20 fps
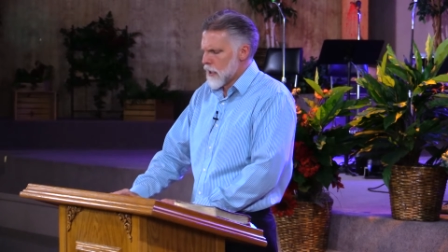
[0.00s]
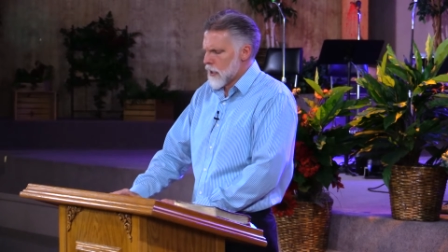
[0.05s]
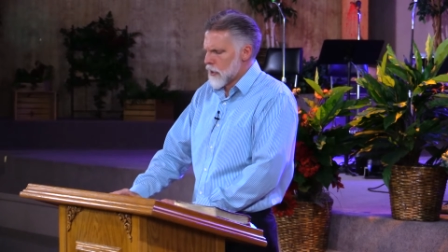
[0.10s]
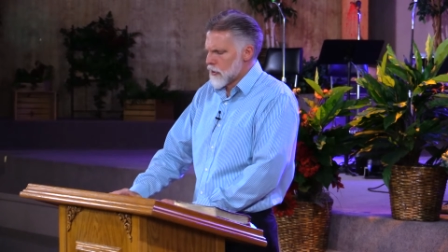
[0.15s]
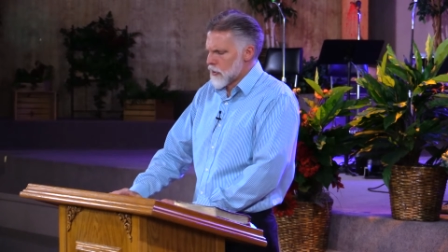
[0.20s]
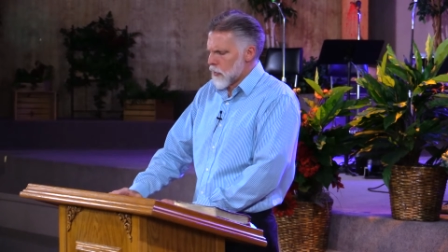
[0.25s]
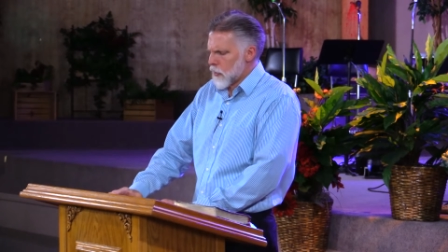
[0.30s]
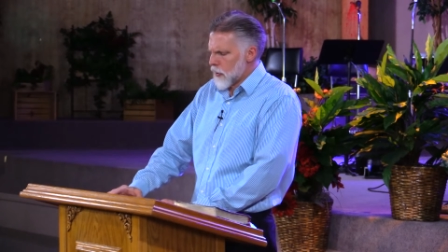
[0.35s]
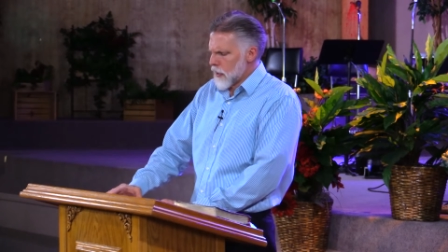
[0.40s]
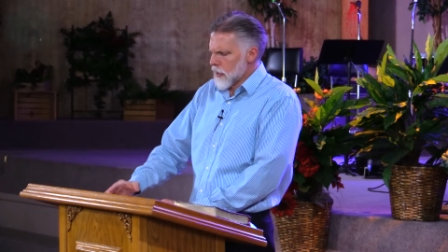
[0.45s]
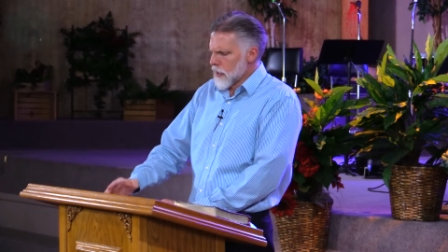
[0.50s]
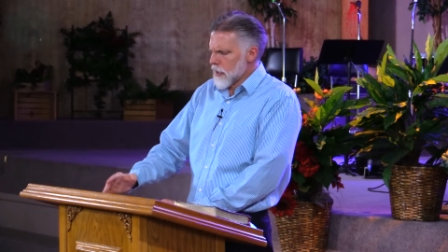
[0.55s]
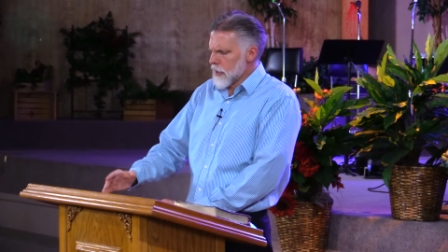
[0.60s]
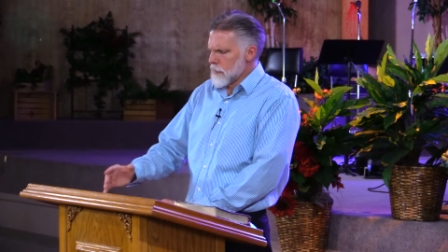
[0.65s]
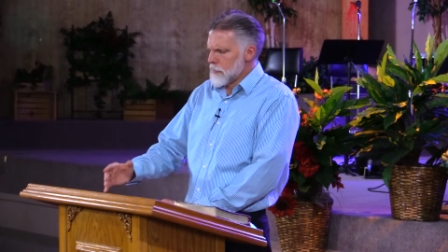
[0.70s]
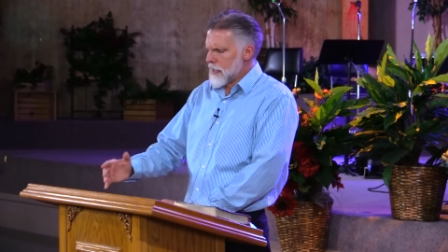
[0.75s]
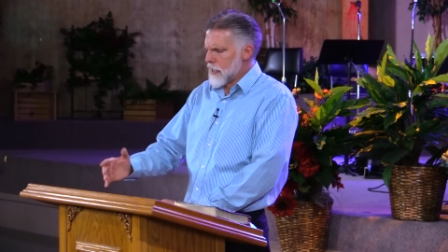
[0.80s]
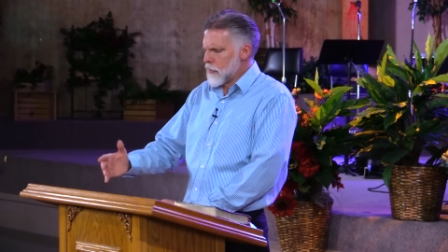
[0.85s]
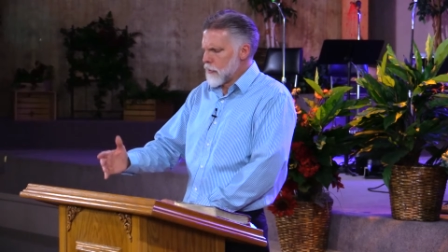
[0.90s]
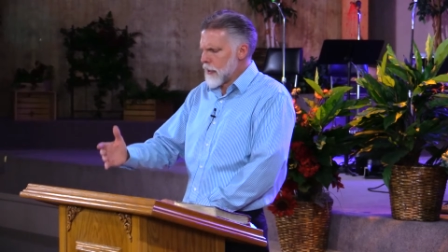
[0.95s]
So we're going to
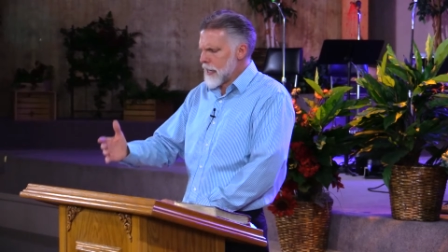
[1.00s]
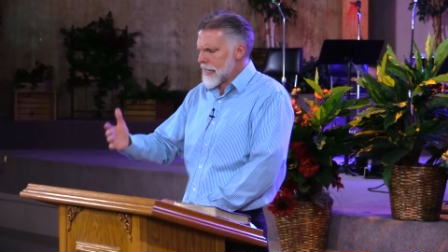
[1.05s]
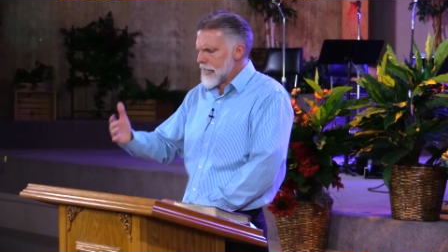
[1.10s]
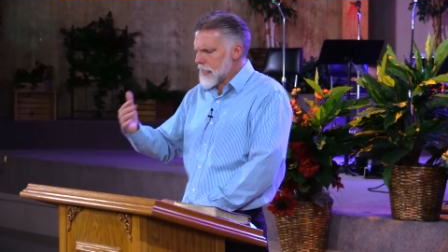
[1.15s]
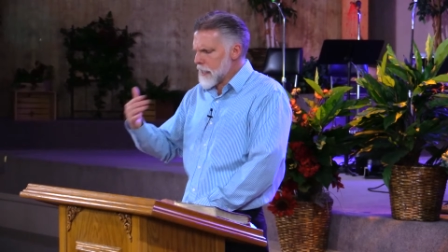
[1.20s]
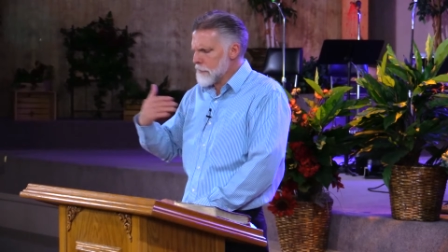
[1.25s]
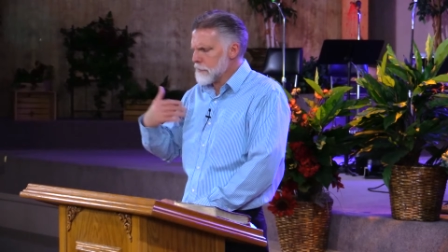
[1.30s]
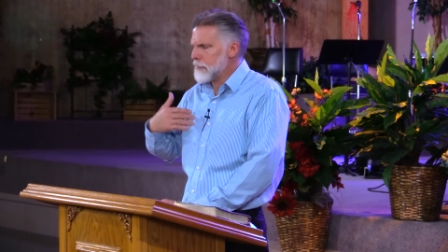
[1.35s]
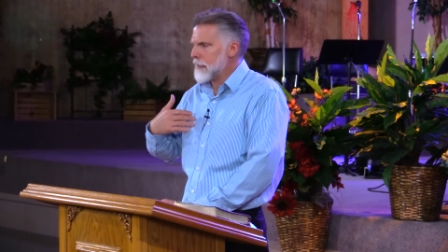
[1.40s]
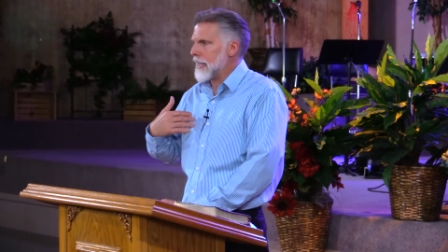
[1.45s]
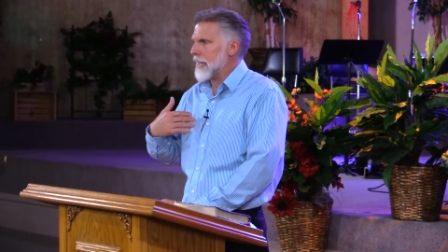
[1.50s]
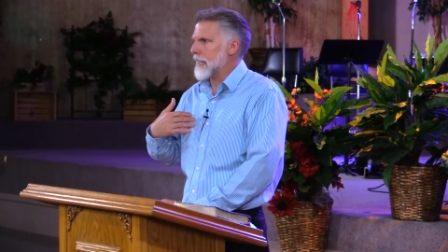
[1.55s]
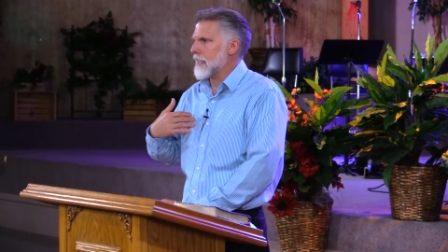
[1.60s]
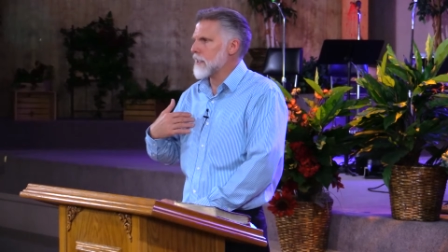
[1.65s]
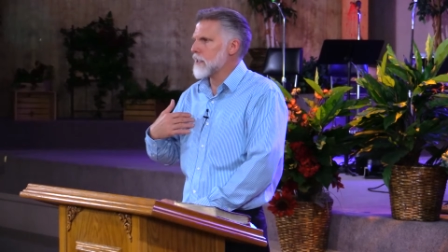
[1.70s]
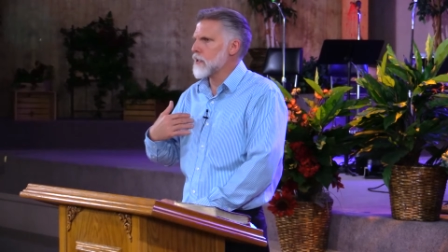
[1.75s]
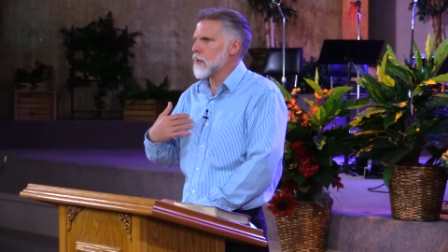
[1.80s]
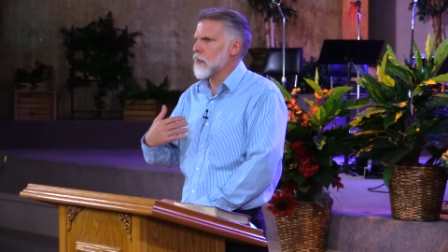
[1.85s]
be recompensed.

TASK GOAL
Word for word, give the entries back in full; the pictures do not belong in the copy.

SOLUTION TO THE EXERCISE
20 fps
[0.00s]
[0.05s]
[0.10s]
[0.15s]
[0.20s]
[0.25s]
[0.30s]
[0.35s]
[0.40s]
[0.45s]
[0.50s]
[0.55s]
[0.60s]
[0.65s]
[0.70s]
[0.75s]
[0.80s]
[0.85s]
[0.90s]
[0.95s]
So we're going to
[1.00s]
[1.05s]
[1.10s]
[1.15s]
[1.20s]
[1.25s]
[1.30s]
[1.35s]
[1.40s]
[1.45s]
[1.50s]
[1.55s]
[1.60s]
[1.65s]
[1.70s]
[1.75s]
[1.80s]
[1.85s]
be recompensed.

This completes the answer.